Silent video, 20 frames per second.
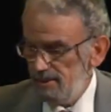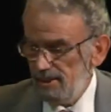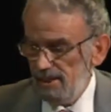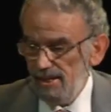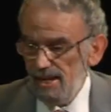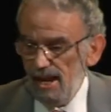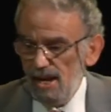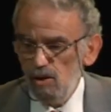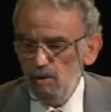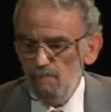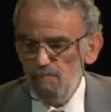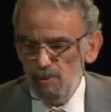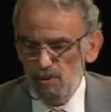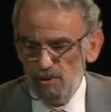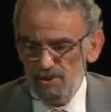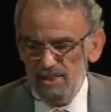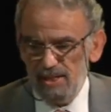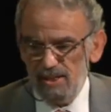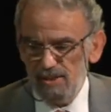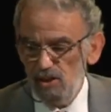is the
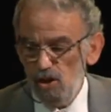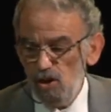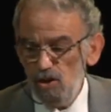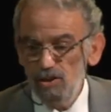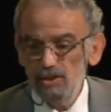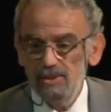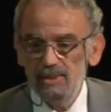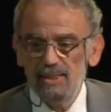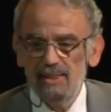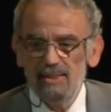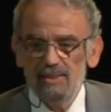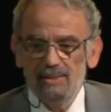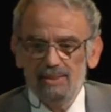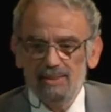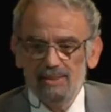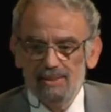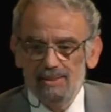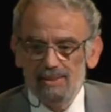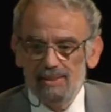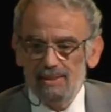nanopore technology.
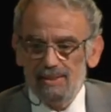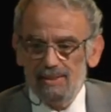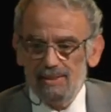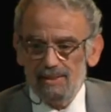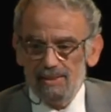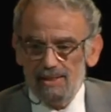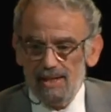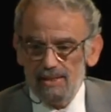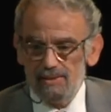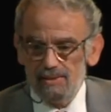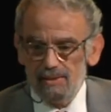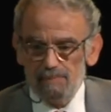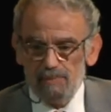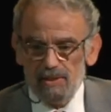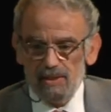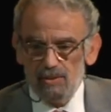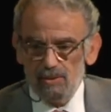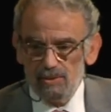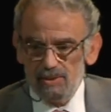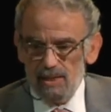Yes,
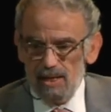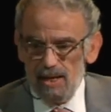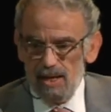because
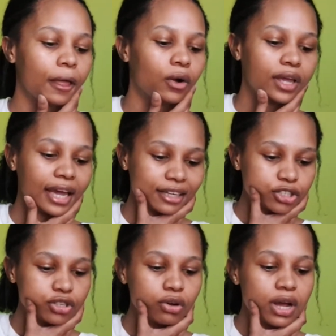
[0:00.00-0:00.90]
Okay,
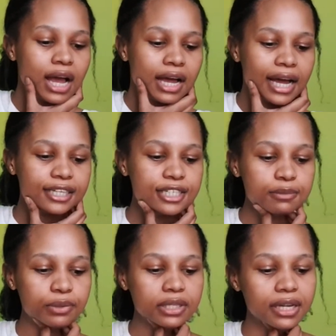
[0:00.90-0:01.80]
so I
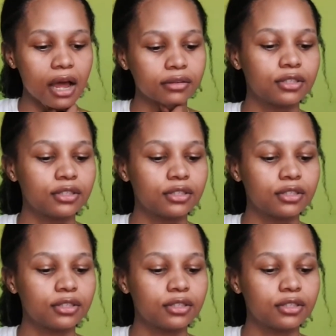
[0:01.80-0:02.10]
just put down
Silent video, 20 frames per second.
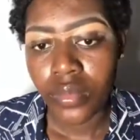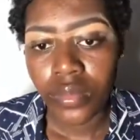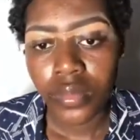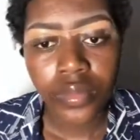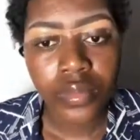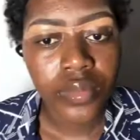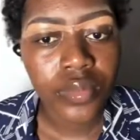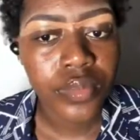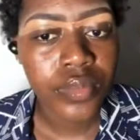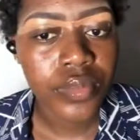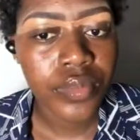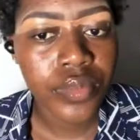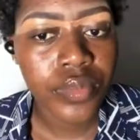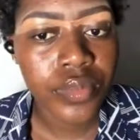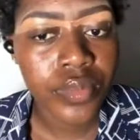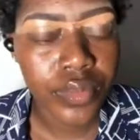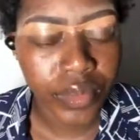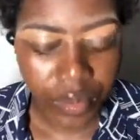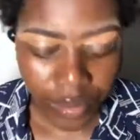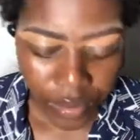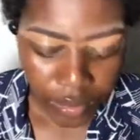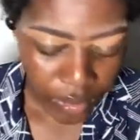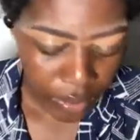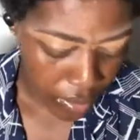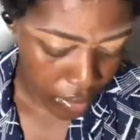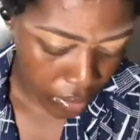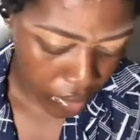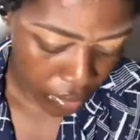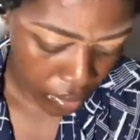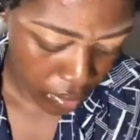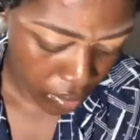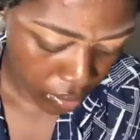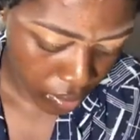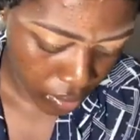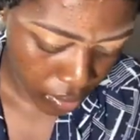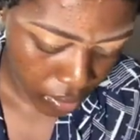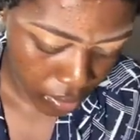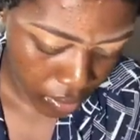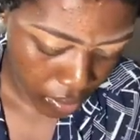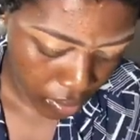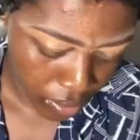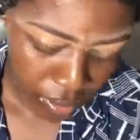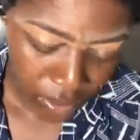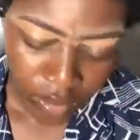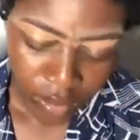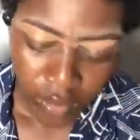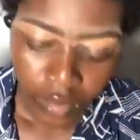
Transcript: So now we are done with the lower brows,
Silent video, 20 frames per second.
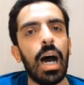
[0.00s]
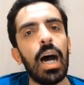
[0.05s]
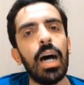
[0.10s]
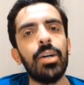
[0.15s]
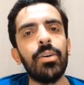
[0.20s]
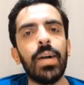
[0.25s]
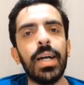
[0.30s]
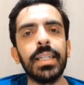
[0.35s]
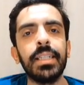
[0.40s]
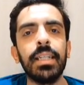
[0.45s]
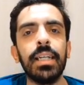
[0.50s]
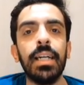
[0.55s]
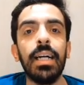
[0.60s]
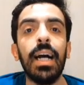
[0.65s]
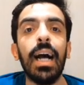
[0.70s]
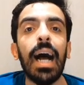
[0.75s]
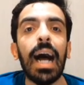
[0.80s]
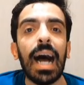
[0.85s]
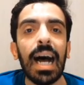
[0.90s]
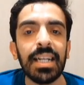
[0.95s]
Alright,
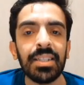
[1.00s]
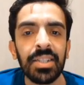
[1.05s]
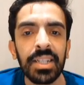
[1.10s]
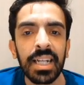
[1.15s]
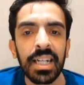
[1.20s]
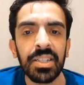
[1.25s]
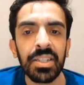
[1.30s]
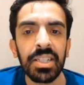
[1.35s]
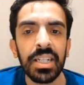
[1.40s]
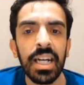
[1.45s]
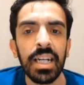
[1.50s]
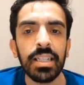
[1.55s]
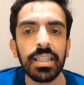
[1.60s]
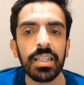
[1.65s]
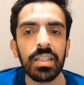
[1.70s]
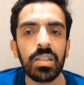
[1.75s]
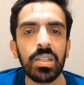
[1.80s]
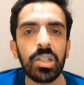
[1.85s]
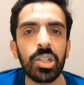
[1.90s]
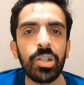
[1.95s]
as you can see on
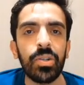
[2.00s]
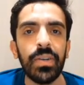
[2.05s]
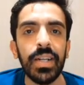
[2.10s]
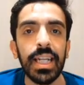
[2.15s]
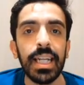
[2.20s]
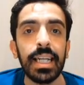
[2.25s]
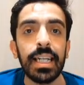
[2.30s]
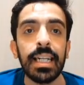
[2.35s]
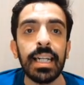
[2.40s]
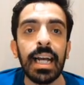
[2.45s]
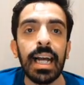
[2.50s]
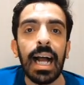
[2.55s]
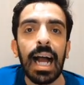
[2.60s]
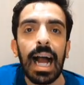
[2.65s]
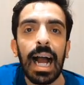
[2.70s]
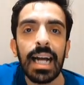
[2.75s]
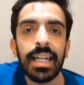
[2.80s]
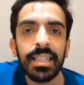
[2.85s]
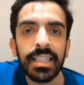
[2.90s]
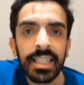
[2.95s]
the screen,
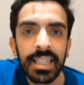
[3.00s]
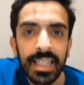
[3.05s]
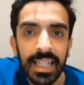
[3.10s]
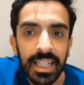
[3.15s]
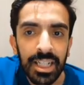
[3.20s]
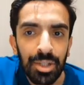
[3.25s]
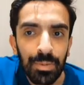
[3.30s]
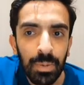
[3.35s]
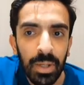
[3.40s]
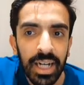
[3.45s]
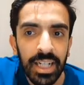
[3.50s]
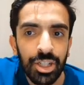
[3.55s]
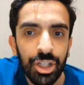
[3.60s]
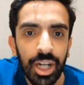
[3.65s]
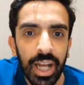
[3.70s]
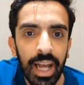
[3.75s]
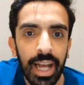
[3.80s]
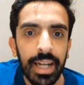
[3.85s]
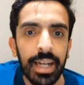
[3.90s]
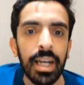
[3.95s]
in this
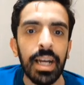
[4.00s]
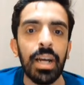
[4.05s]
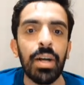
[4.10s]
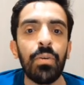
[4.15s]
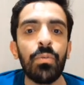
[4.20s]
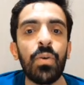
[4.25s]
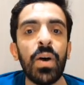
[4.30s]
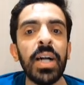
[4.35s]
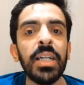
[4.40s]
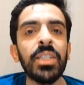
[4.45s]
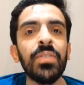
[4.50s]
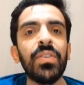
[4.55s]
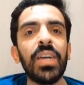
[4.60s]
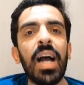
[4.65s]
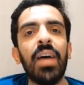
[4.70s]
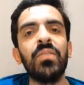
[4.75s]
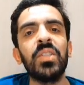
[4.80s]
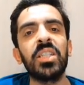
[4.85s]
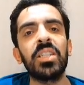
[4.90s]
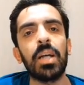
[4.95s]
expression, first we
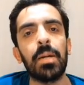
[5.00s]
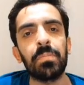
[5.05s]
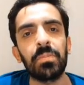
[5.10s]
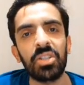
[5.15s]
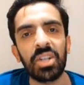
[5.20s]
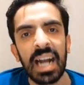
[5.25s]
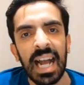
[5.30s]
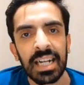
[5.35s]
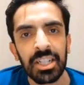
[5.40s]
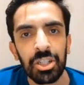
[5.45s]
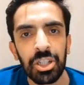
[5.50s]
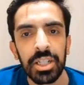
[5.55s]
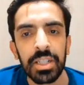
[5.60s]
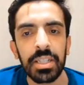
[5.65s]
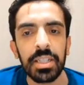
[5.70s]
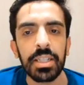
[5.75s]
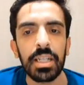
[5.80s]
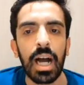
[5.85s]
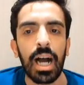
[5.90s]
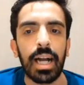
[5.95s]
have a subtraction
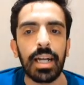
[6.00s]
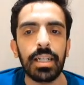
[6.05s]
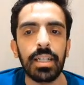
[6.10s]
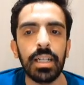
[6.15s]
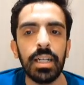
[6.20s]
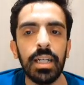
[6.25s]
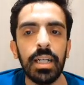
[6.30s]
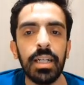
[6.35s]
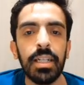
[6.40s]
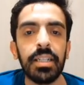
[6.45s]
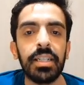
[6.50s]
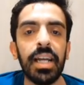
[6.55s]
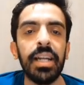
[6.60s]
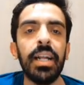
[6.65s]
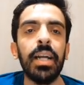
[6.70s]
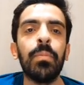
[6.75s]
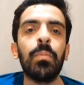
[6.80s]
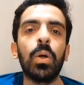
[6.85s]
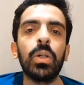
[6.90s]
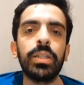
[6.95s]
sign,
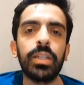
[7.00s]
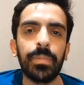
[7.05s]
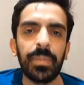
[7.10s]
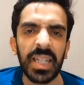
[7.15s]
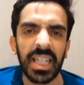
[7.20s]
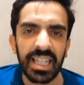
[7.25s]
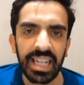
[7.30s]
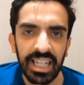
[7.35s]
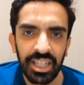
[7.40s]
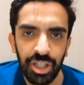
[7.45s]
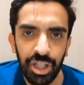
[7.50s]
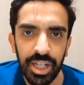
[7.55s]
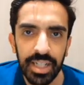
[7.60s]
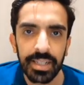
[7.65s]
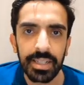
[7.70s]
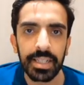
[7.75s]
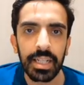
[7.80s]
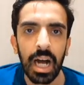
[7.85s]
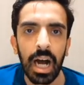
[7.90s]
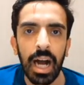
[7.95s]
then a multiplication
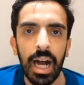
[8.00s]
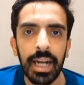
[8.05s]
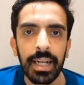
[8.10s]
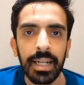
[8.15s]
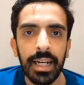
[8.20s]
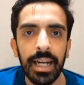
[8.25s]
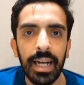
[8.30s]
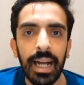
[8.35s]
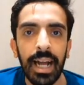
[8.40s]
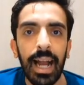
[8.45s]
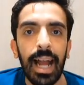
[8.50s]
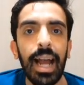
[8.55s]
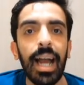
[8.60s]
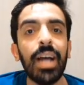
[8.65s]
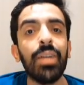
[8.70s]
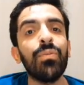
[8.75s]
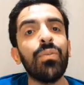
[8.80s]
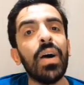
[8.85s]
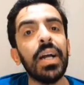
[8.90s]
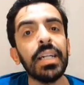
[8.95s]
sign,
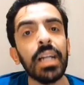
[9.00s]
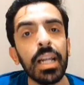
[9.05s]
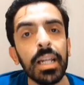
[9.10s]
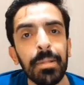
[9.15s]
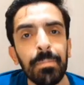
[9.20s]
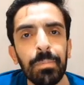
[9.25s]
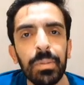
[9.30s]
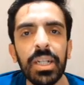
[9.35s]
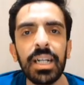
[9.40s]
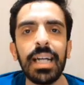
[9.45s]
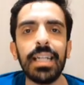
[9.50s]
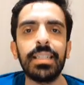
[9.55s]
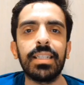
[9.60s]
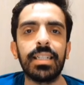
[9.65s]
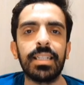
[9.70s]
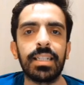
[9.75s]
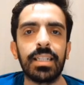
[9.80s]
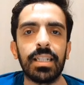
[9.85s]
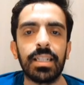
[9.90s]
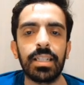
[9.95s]
and finally
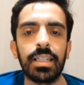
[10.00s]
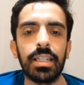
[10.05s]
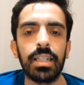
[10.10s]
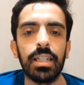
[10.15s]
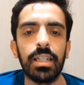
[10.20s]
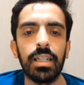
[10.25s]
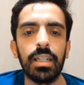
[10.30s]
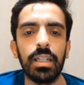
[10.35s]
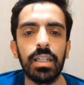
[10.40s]
parentheses.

==*==

## Task instructions
Copy every record verbatim while leaving each picture out.

## Solution
Silent video, 20 frames per second.
is the
nanopore technology.
Yes,
because
[0:00.00-0:00.90]
Okay,
[0:00.90-0:01.80]
so I
[0:01.80-0:02.10]
just put down
Silent video, 20 frames per second.
Transcript: So now we are done with the lower brows,
Silent video, 20 frames per second.
[0.00s]
[0.05s]
[0.10s]
[0.15s]
[0.20s]
[0.25s]
[0.30s]
[0.35s]
[0.40s]
[0.45s]
[0.50s]
[0.55s]
[0.60s]
[0.65s]
[0.70s]
[0.75s]
[0.80s]
[0.85s]
[0.90s]
[0.95s]
Alright,
[1.00s]
[1.05s]
[1.10s]
[1.15s]
[1.20s]
[1.25s]
[1.30s]
[1.35s]
[1.40s]
[1.45s]
[1.50s]
[1.55s]
[1.60s]
[1.65s]
[1.70s]
[1.75s]
[1.80s]
[1.85s]
[1.90s]
[1.95s]
as you can see on
[2.00s]
[2.05s]
[2.10s]
[2.15s]
[2.20s]
[2.25s]
[2.30s]
[2.35s]
[2.40s]
[2.45s]
[2.50s]
[2.55s]
[2.60s]
[2.65s]
[2.70s]
[2.75s]
[2.80s]
[2.85s]
[2.90s]
[2.95s]
the screen,
[3.00s]
[3.05s]
[3.10s]
[3.15s]
[3.20s]
[3.25s]
[3.30s]
[3.35s]
[3.40s]
[3.45s]
[3.50s]
[3.55s]
[3.60s]
[3.65s]
[3.70s]
[3.75s]
[3.80s]
[3.85s]
[3.90s]
[3.95s]
in this
[4.00s]
[4.05s]
[4.10s]
[4.15s]
[4.20s]
[4.25s]
[4.30s]
[4.35s]
[4.40s]
[4.45s]
[4.50s]
[4.55s]
[4.60s]
[4.65s]
[4.70s]
[4.75s]
[4.80s]
[4.85s]
[4.90s]
[4.95s]
expression, first we
[5.00s]
[5.05s]
[5.10s]
[5.15s]
[5.20s]
[5.25s]
[5.30s]
[5.35s]
[5.40s]
[5.45s]
[5.50s]
[5.55s]
[5.60s]
[5.65s]
[5.70s]
[5.75s]
[5.80s]
[5.85s]
[5.90s]
[5.95s]
have a subtraction
[6.00s]
[6.05s]
[6.10s]
[6.15s]
[6.20s]
[6.25s]
[6.30s]
[6.35s]
[6.40s]
[6.45s]
[6.50s]
[6.55s]
[6.60s]
[6.65s]
[6.70s]
[6.75s]
[6.80s]
[6.85s]
[6.90s]
[6.95s]
sign,
[7.00s]
[7.05s]
[7.10s]
[7.15s]
[7.20s]
[7.25s]
[7.30s]
[7.35s]
[7.40s]
[7.45s]
[7.50s]
[7.55s]
[7.60s]
[7.65s]
[7.70s]
[7.75s]
[7.80s]
[7.85s]
[7.90s]
[7.95s]
then a multiplication
[8.00s]
[8.05s]
[8.10s]
[8.15s]
[8.20s]
[8.25s]
[8.30s]
[8.35s]
[8.40s]
[8.45s]
[8.50s]
[8.55s]
[8.60s]
[8.65s]
[8.70s]
[8.75s]
[8.80s]
[8.85s]
[8.90s]
[8.95s]
sign,
[9.00s]
[9.05s]
[9.10s]
[9.15s]
[9.20s]
[9.25s]
[9.30s]
[9.35s]
[9.40s]
[9.45s]
[9.50s]
[9.55s]
[9.60s]
[9.65s]
[9.70s]
[9.75s]
[9.80s]
[9.85s]
[9.90s]
[9.95s]
and finally
[10.00s]
[10.05s]
[10.10s]
[10.15s]
[10.20s]
[10.25s]
[10.30s]
[10.35s]
[10.40s]
parentheses.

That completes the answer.